The method outputs token-level importance scores, which indicate how decisive each token was in driving the model’s final prediction. The scores are normalized and sum to 1. As a gold standard, human annotators have labeled tokens with binary values (important/not important). These binary labels are then averaged across annotators to get a soft binary target for each token (i.e., a token labeled as important by 2 out of 3 annotators has a score of 0.67) and normalized so that they add up to 1.
I want to assess how well the model’s explanations (importance values) match the human rationales. Initially, I considered computing an AUC-type metric by sweeping a threshold over the importance scores to classify each token as "important" or not, then comparing these against the human annotations. However, I’m running into conceptual and implementation issues.

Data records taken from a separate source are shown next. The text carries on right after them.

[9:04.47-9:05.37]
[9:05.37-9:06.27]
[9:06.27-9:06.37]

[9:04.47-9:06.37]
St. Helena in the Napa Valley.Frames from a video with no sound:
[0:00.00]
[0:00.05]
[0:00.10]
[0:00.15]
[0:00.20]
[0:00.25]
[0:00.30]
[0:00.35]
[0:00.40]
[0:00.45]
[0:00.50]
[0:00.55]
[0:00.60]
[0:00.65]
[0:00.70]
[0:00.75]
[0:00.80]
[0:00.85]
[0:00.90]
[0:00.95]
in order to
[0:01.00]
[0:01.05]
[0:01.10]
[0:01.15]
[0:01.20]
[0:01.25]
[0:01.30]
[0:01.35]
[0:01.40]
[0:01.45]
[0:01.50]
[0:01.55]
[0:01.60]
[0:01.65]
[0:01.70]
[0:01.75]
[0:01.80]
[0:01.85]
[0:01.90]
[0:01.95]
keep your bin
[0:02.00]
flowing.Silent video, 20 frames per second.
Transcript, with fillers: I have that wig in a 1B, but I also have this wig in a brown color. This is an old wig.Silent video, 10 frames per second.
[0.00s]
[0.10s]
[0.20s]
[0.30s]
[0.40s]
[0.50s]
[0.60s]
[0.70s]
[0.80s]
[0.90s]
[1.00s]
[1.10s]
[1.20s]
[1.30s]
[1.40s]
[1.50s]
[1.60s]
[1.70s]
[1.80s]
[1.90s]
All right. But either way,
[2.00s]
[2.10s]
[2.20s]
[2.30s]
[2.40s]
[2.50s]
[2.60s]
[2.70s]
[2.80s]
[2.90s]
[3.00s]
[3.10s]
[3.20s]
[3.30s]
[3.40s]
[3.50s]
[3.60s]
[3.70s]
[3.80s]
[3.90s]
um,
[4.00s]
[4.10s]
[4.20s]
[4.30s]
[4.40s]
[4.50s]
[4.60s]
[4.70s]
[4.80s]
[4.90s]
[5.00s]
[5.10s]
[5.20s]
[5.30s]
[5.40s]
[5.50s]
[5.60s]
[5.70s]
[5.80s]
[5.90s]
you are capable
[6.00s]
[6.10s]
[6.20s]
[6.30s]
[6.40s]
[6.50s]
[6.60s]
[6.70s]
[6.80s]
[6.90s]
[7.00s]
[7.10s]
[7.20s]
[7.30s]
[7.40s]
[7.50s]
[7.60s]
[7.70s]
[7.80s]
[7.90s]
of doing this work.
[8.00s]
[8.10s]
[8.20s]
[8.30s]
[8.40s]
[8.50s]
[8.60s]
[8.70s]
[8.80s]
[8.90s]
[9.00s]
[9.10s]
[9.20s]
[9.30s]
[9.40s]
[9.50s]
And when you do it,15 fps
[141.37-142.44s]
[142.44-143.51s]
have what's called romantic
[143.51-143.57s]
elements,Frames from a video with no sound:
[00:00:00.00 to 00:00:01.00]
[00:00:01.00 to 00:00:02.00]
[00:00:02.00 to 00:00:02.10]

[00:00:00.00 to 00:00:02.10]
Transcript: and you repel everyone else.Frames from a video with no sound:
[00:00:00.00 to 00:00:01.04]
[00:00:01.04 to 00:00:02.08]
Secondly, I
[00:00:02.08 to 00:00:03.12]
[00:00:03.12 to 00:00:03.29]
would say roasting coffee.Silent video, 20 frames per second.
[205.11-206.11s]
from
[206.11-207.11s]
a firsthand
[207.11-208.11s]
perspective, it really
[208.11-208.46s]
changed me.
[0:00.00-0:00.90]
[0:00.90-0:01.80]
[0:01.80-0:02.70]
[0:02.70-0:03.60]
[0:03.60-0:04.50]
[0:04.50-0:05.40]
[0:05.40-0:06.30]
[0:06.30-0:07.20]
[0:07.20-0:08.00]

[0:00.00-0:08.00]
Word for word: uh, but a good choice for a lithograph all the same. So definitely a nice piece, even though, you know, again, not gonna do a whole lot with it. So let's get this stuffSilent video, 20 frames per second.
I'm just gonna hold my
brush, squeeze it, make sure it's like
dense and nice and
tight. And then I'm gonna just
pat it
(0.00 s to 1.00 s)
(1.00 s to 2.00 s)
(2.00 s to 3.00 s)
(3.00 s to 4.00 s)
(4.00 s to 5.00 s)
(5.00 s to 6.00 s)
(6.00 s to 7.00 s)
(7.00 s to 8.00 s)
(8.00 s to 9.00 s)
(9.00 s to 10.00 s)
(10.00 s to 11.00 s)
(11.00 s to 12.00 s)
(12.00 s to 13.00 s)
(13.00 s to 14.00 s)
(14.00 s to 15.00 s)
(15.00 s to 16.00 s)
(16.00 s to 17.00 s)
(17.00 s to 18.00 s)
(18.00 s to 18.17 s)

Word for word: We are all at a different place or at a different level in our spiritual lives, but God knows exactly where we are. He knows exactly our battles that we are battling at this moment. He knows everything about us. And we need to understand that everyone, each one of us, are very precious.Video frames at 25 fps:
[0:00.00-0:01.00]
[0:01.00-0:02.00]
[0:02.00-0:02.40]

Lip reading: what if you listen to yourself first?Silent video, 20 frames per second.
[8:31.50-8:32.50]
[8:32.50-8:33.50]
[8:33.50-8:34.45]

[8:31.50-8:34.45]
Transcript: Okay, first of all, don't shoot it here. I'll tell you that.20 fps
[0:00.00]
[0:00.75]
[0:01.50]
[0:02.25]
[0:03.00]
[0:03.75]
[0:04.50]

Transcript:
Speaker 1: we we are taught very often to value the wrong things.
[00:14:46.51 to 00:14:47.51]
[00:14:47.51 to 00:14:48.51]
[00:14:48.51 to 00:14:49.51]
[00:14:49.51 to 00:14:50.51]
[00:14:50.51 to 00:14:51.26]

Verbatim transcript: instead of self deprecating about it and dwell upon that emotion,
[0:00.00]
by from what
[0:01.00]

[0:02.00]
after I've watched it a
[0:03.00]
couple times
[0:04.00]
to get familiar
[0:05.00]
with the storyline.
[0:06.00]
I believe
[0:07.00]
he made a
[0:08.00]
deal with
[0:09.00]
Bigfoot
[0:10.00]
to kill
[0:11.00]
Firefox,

My questions here are the following:
- Does normalizing both attribution vectors make sense? What if some attributions could be negative (i.e., the token tends to drive the model towards the opposite class)?
- Is there a standard metric for comparing these types of attributions?
- Is AUC (ROC or PR) appropriate in this case, and how should I apply it?
- Are there alternative evaluation metrics or practices commonly used in explainability or rationale alignment tasks? Maybe some kind of distance metric between probability distributions could make sense?
Any guidance or examples would be greatly appreciated!